**Task requirements**:
Setting aside any pictures, reproduce the data exactly.
[[ Information shown, beginning ]]
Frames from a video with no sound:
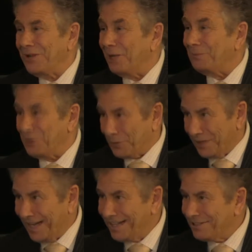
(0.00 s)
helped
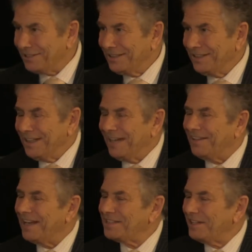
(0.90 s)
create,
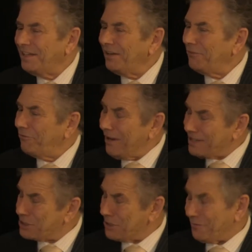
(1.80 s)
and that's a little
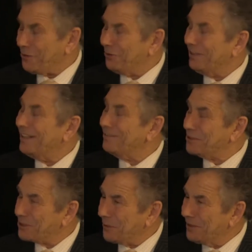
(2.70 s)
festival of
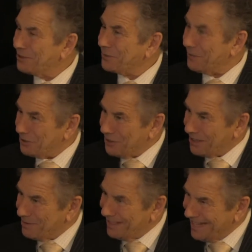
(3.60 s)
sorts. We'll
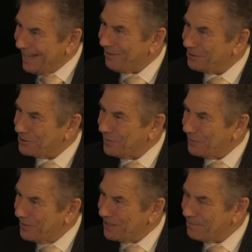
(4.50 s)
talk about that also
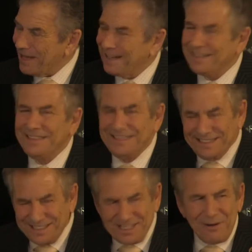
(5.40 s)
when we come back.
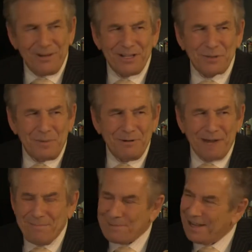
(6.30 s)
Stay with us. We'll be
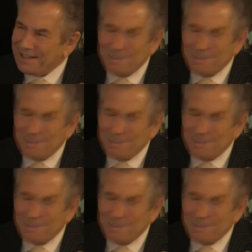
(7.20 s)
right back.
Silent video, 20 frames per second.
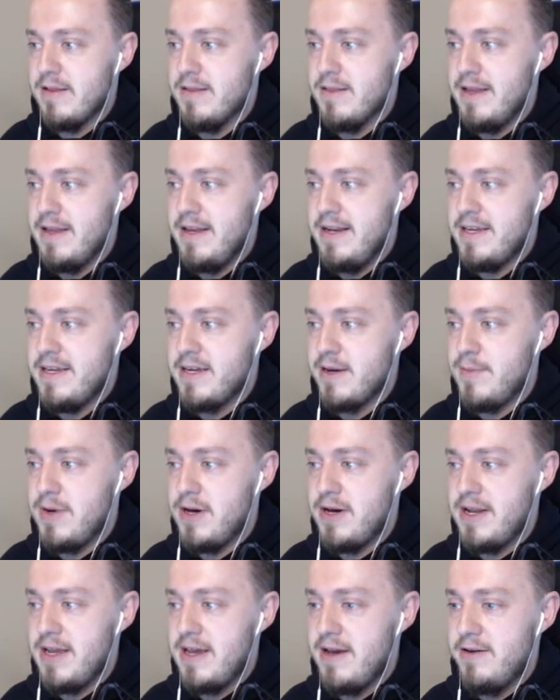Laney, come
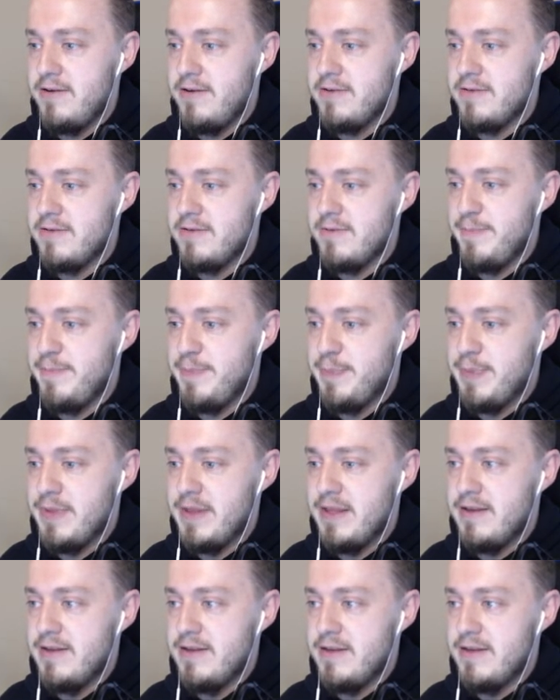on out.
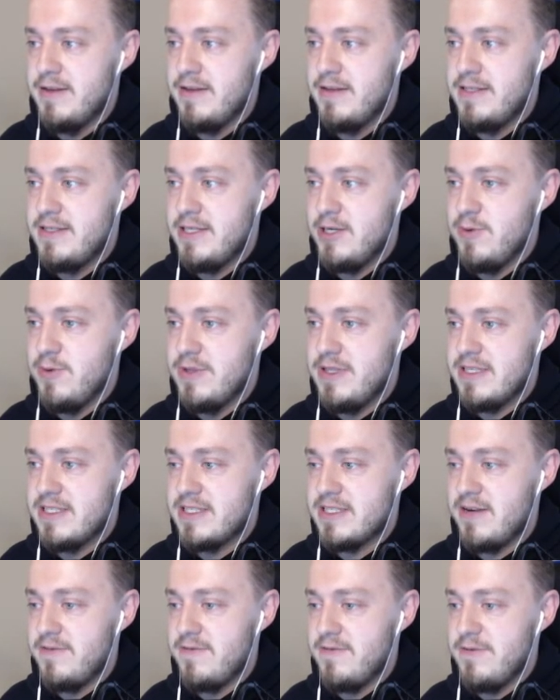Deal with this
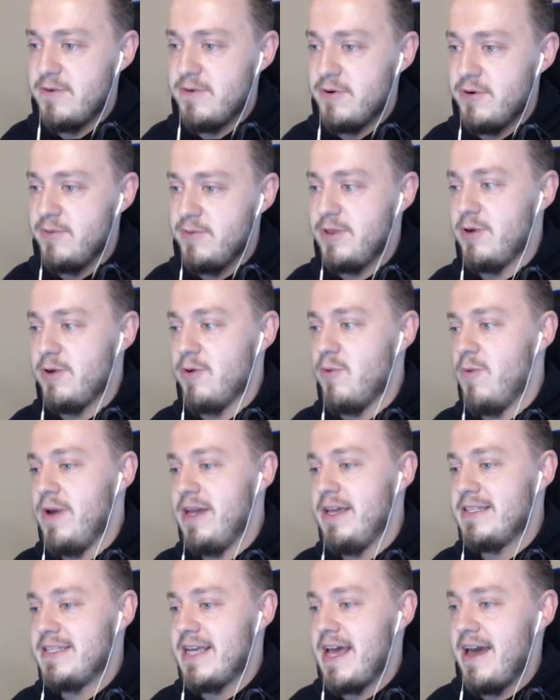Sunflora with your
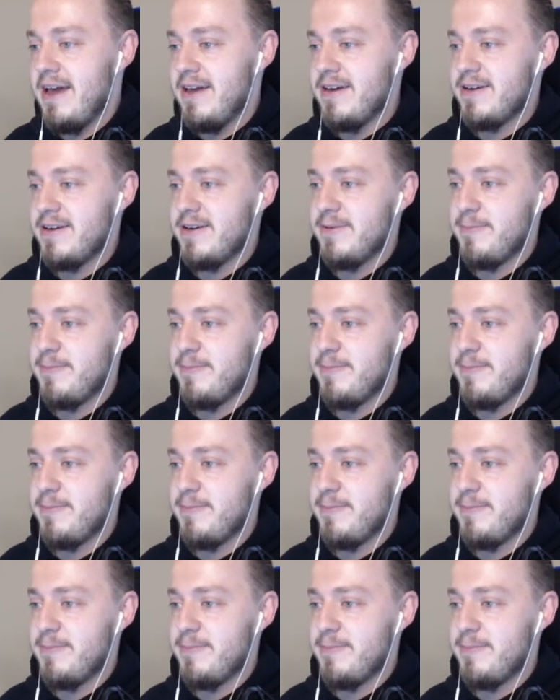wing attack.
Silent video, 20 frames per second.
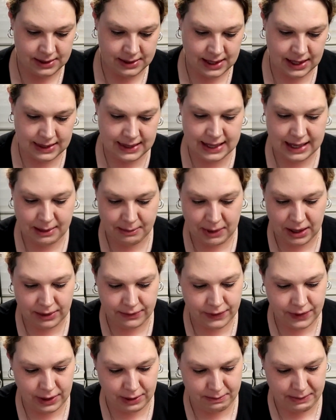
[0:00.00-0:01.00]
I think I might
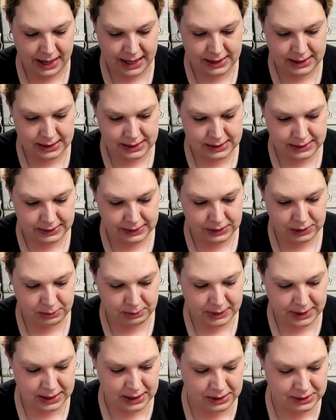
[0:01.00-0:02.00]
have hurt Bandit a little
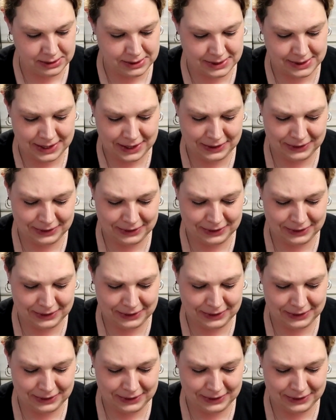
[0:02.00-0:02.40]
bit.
[[ Information shown, end ]]
**Reply**:
Frames from a video with no sound:
(0.00 s)
helped
(0.90 s)
create,
(1.80 s)
and that's a little
(2.70 s)
festival of
(3.60 s)
sorts. We'll
(4.50 s)
talk about that also
(5.40 s)
when we come back.
(6.30 s)
Stay with us. We'll be
(7.20 s)
right back.
Silent video, 20 frames per second.
Laney, come
on out.
Deal with this
Sunflora with your
wing attack.
Silent video, 20 frames per second.
[0:00.00-0:01.00]
I think I might
[0:01.00-0:02.00]
have hurt Bandit a little
[0:02.00-0:02.40]
bit.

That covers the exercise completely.